Comunque, nonostante i tempi piuttosto dilatati dell’autobus numero 3, quello che porta a Testaccio, alle ore 9 in punto ero lì per l’inaugurazione.
C’è da dire che, con tutto il rispetto che nutro per l’artista Tirelli, in realtà la sua poetica è molto distante dalla mia sensibilità, dunque ho pensato di portarmi appresso qualcuno scevro di pregiudizi che mi aiutasse a capire con occhio obiettivo ciò che ha mosso e continua a muovere Marco nelle sue intenzioni creative.
La mia scelta è quindi caduta su di un amico australiano alloggiato in una palazzina fascista proprio di strada per l’autobus 3.
Si tratta di un grafico interessato all’arte ma sostanzialmente ignorante sull’argomento “Marco Tirelli” e che di San Lorenzo invece conosce giusto il cinema nella piazzetta. Mai sentito parlare della cosiddetta “Scuola di San Lorenzo” di cui Tirelli fece parte negli anni ‘70.
Grande fan di Rothko e di Mondrian però, mi informa durante il tragitto. Ahan. Beh, non è esattamente la stessa cosa ma… vedrai amico mio, vedrai.

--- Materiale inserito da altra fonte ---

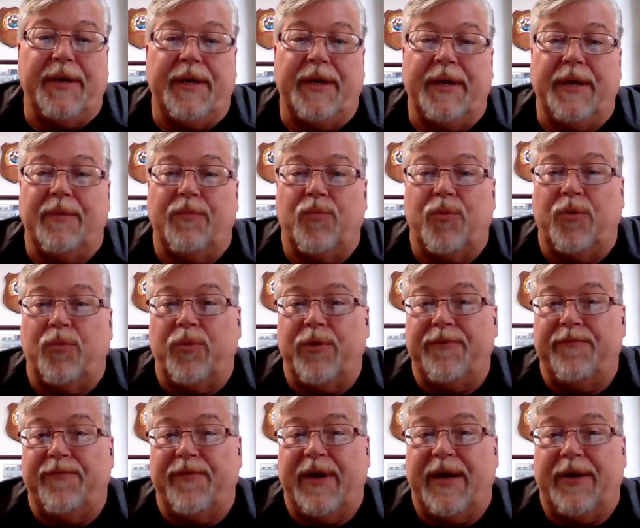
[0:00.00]
and what we
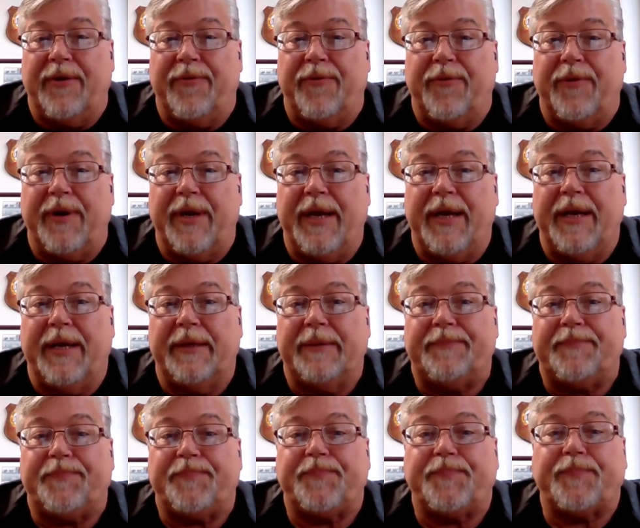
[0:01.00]
found on that
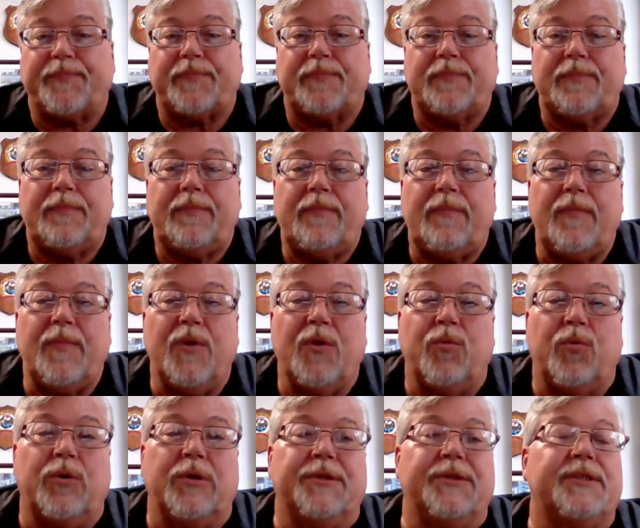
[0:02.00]

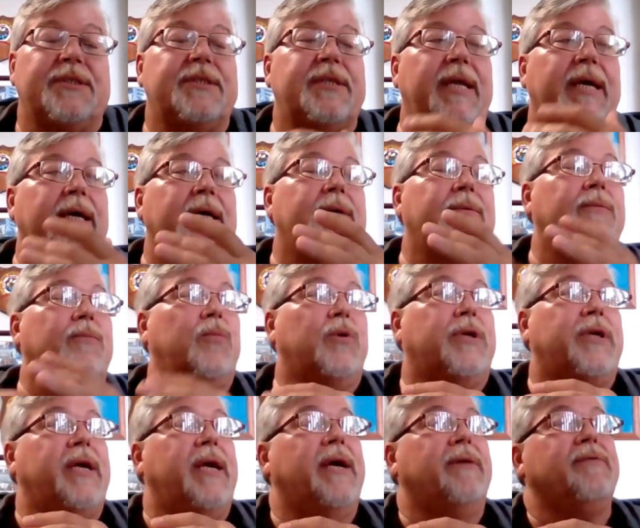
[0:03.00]
was that what
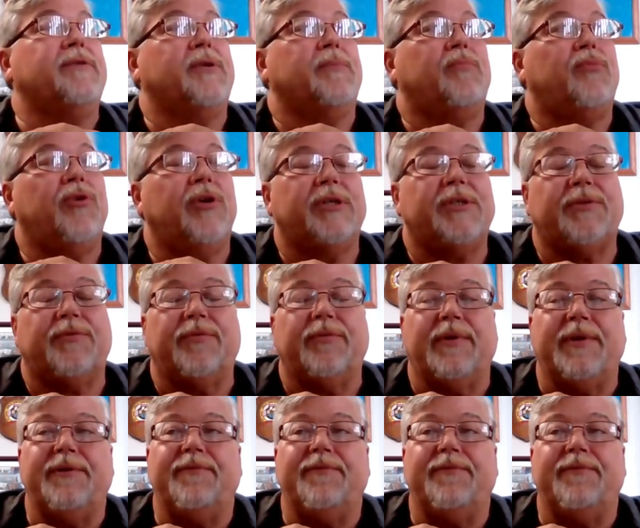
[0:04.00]
they have is a pressure relief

Dunque eccoci finalmente al Mattatoio; entriamo nel primo padiglione.
Grandi tele con queste immagini in bianco e nero, tazze, forme, infine semplici tagli di luce.
C’è qualcosa di sfuggente e indefinito in queste figurazioni che ricorda quasi un Morandi.
Qualcosa di fioco, di tenue, però rappresentato in maniera estremamente ordinata e razionale.

Un collezionista passeggia con le mani dietro la schiena valutando insieme alla moglie il suo prossimo acquisto, e contemporaneamente lodando la qualità delle opere: “E’ indubbio questo suo grande controllo dell’immagine”
“Ma si tesoro” rincara la moglie “C’è questo gioco di piani, questo insistere sullo spazio… sulla dimensione”
“La sua è una rara capacità di sintesi, cara”
“Non ne potevo più di fronzoli e orpelli tesoro, d’ora in poi voglio, nell’arte come nel mio salotto, essenzialità”

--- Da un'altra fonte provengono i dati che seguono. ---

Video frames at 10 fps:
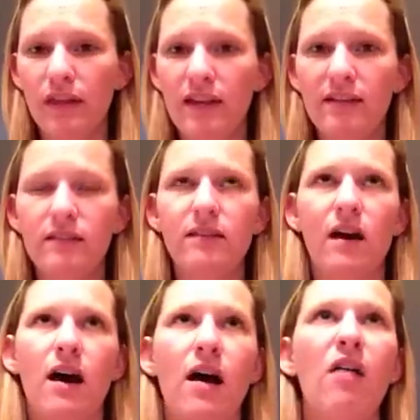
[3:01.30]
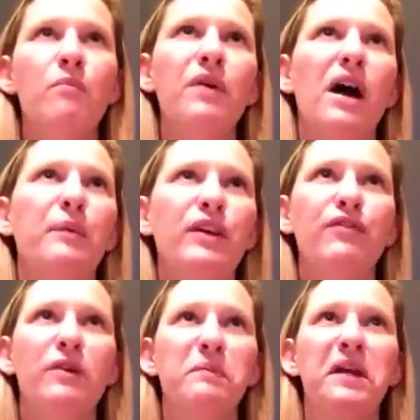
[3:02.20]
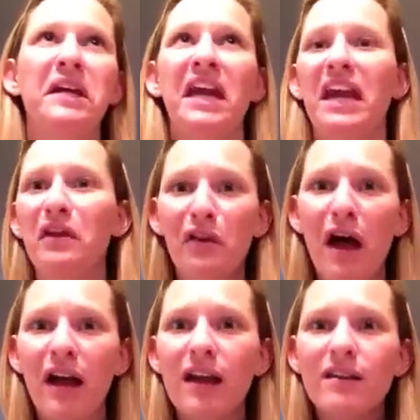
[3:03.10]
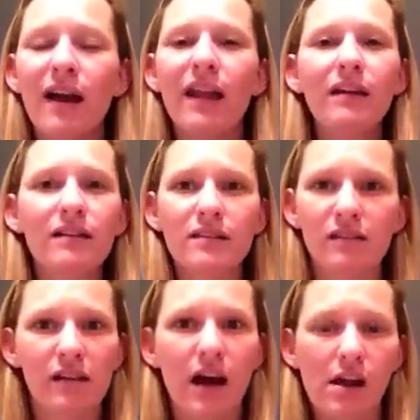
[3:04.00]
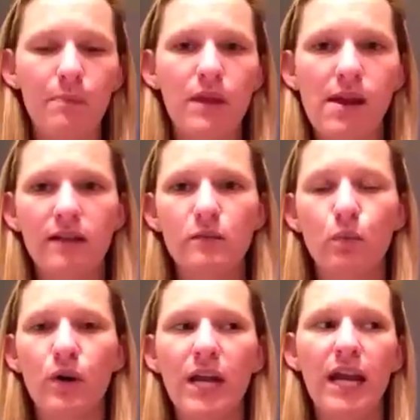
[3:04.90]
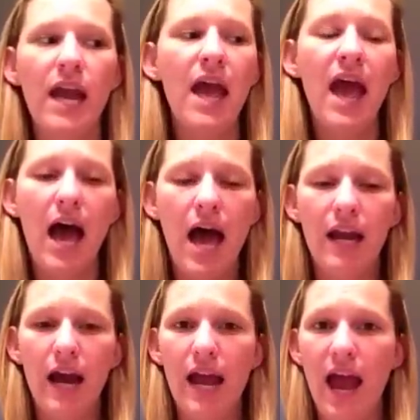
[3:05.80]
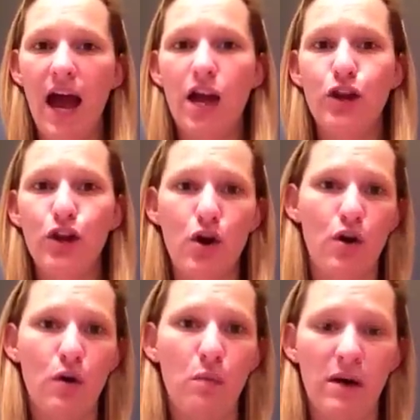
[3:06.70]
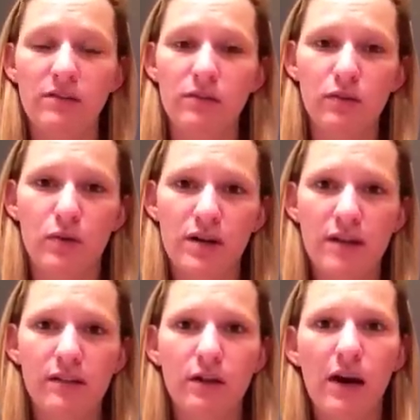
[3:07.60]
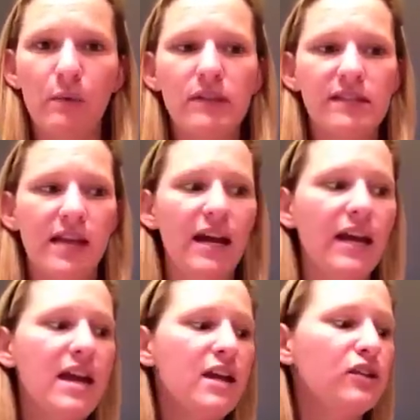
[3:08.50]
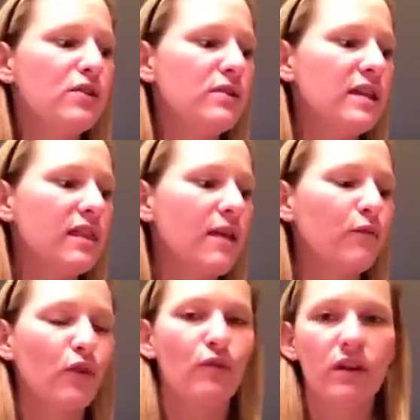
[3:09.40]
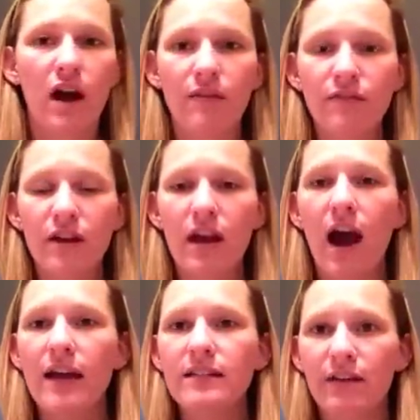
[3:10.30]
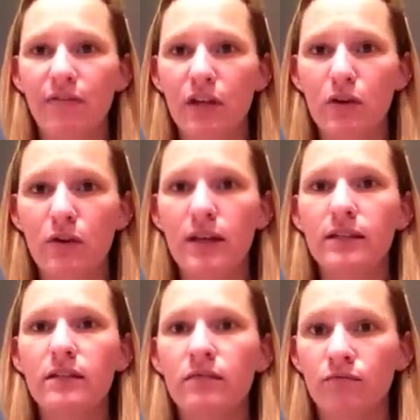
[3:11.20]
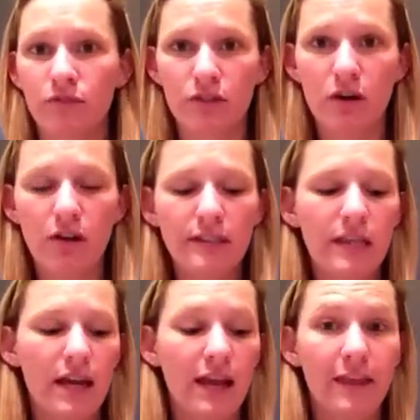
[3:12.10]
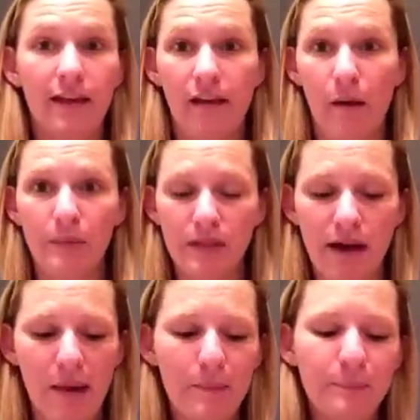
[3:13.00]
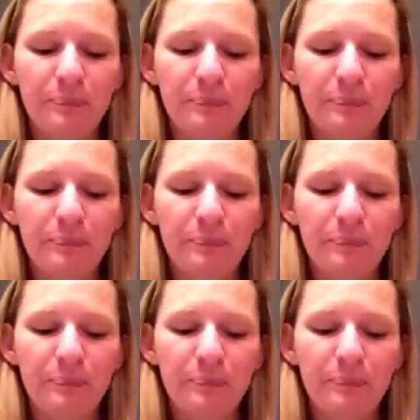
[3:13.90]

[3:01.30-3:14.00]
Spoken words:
these probably from 8 o'clock at night until I got up the next morning, and I had no muscle soreness. So I would say using them for recovery, I definitely noticed results, and I think it helped a lot.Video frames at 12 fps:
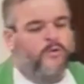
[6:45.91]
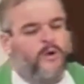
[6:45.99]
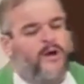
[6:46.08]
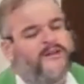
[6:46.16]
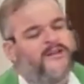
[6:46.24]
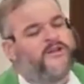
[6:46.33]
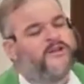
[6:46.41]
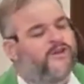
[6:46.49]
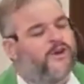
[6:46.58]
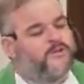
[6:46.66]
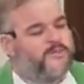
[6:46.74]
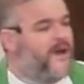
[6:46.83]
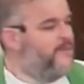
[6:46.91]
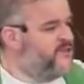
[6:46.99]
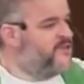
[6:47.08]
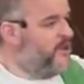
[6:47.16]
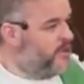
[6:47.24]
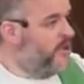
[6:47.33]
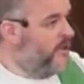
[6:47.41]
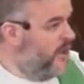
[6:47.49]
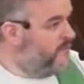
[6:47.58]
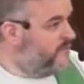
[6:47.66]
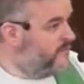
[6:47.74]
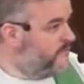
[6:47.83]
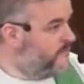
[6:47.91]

well, I go to church, but I'm just not good enough.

Incredibile quante osservazioni si possono fare su di un artista che in realtà non necessita di molti commenti. Non si può riempire di parole un concetto che è volutamente svuotato.
Eppure c’era ancora chi, facendosi fotografare con gli amici davanti ad una tela come se l’arte contemporanea fosse la nuova Fontana di Trevi o Colosseo, ha ancora il coraggio di parlare di spazio reale e spazio potenziale.

“E tu che ne pensi?” chiedo al mio amico australiano, che spaesato si guarda attorno attonito
“Ma sei sicura che questo è lui?”
“Certo che è lui, chi altro dovrebbe essere?”
“Sicura?”

Fermi davanti ad una grande tela dove la metà nera sfuma nella bianca, comincio a formulare le mie letture. Ad esempio, lo sapevi, caro amico australiano, che l’essere umano alla nascita prima di distinguere i colori, distingue solo il contrasto tra luce e ombra?
In questo senso, Marco Tirelli potrebbe averci voluto riportare in una dimensione ultra-infantile, riazzerando anche le nostre percezioni e il nostro immaginario nell’azzerare i soggetti delle sue opere.
“Ma sei sicura che è lui? Cioè, sicura che sia proprio lui Leonard Freed?”
Mi salta il cappello da testa.
“Ma no! Non è Leonard Freed! Certo che no! Lui è Marco Tirelli! E’ vero, c’era un’inaugurazione del fotografo Leonard Freed a Roma stasera, ma era al Museo di Roma in Trastevere, da tutt’altra parte!”
L’australiano tira un sospiro di sollievo “Meno male, temevo che oramai in Magnum facessero entrare proprio tutti!”
Alzo un sopracciglio: “Primo credo che Magnum non dia più la possibilità a nuovi fotografi di entrarne a far parte, nel caso nutrissi qualche speranza per te stesso, secondo deduco che Tirelli non ti faccia proprio impazzire…”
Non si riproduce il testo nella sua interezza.